I sat on the front porch thinking about an old high-school friend I had talked to earlier. Angie and I don’t get to see each other much now that I have children. When I told her we’d be homeschooling Forrest, our five year old, instead of sending him to kindergarten in the fall, she said, “Why would you want to do that? Don’t you get tired of taking care of them?”
I had laughed to myself when she said this. I knew that she meant well. Once I, too, thought about parenting that way, as something I did for someone else, not for me. I used to get so worn out; when the day for visiting Grandma’s came around, I’d practically be waiting for her at the door, wanting to savor every minute of alone time I could get.

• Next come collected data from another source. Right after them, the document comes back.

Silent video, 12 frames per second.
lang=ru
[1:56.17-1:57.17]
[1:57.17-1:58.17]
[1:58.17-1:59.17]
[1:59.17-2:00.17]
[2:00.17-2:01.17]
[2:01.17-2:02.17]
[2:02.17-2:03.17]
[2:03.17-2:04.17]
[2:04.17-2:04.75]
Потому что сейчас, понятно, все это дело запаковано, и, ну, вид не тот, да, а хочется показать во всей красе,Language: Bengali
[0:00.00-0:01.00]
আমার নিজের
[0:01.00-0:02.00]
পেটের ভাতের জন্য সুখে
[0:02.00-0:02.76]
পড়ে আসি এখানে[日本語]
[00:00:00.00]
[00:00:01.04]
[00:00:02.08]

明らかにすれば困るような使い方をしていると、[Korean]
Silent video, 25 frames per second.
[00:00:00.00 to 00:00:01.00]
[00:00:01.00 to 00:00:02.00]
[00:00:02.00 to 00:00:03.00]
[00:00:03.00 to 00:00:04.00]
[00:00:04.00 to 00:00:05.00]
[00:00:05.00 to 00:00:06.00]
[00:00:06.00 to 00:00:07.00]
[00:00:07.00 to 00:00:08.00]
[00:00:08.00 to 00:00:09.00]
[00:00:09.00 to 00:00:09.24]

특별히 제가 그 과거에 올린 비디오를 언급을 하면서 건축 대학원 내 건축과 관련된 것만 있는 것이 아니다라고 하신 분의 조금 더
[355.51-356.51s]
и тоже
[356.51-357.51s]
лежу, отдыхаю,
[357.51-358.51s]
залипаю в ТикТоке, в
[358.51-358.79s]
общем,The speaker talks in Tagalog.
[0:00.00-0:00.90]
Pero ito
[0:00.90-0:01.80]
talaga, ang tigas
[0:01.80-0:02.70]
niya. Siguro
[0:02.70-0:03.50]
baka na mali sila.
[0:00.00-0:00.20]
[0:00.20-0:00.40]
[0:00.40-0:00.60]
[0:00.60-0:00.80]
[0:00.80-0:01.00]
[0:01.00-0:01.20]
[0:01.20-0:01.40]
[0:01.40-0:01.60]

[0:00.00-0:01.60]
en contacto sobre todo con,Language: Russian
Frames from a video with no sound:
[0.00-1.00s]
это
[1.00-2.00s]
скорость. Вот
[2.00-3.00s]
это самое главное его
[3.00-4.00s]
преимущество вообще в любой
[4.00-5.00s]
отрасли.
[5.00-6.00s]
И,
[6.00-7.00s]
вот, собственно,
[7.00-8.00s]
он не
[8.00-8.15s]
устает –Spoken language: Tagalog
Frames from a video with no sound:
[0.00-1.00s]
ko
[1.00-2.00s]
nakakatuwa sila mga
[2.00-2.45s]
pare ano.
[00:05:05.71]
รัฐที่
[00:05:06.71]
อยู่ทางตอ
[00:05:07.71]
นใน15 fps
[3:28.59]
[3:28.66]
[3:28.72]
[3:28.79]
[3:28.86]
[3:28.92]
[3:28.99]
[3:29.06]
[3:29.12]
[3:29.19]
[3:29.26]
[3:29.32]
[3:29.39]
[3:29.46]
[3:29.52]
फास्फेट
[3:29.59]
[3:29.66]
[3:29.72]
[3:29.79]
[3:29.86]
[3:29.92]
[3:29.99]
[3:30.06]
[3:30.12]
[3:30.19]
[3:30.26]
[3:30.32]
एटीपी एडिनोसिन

At least that’s how it was before I began to nurse my second baby, Riley. After I learned how to breastfeed, to sit and address his needs without rushing, without wanting to move to the next activity, I realized life was what was happening around me at that very moment. I had to learn to flow with my children instead of making them flow with me.
I learned that it is the way you move that really counts–constantly exploring your environment, stopping to ask questions, read books, laugh at the dog’s tricks, pat your brother’s head. When I wake up, I picture the day as a long, stretched-out thing that I have not planned to bits, one that flows with what we are interested in; a day in which what really counts is what the kids are looking at, what they are recording in their minds as their childhood.
Children enjoy their lives because they have not forgotten the natural rhythm they learned in the womb. It’s the flow of life, the flow that makes you take a moment to explore, to give a hug, to notice the day. Being a mother is an art. You constantly improve your technique, brush up your skills, put passion into every stroke. I see other women devoting their time to becoming great artists, leaders, and poets. They have their art, and I have mine. And I wouldn’t give it up for the world.
Rachael La Rock Whaley lives in St. Louis , Missouri , with her husband, Shane, their sons, Forrest (6) and Riley (2), and their dog, Kennedy Independence. The La Rock Whaleys are a homeschooling family who enjoy visiting museums, taking road trips, and reading.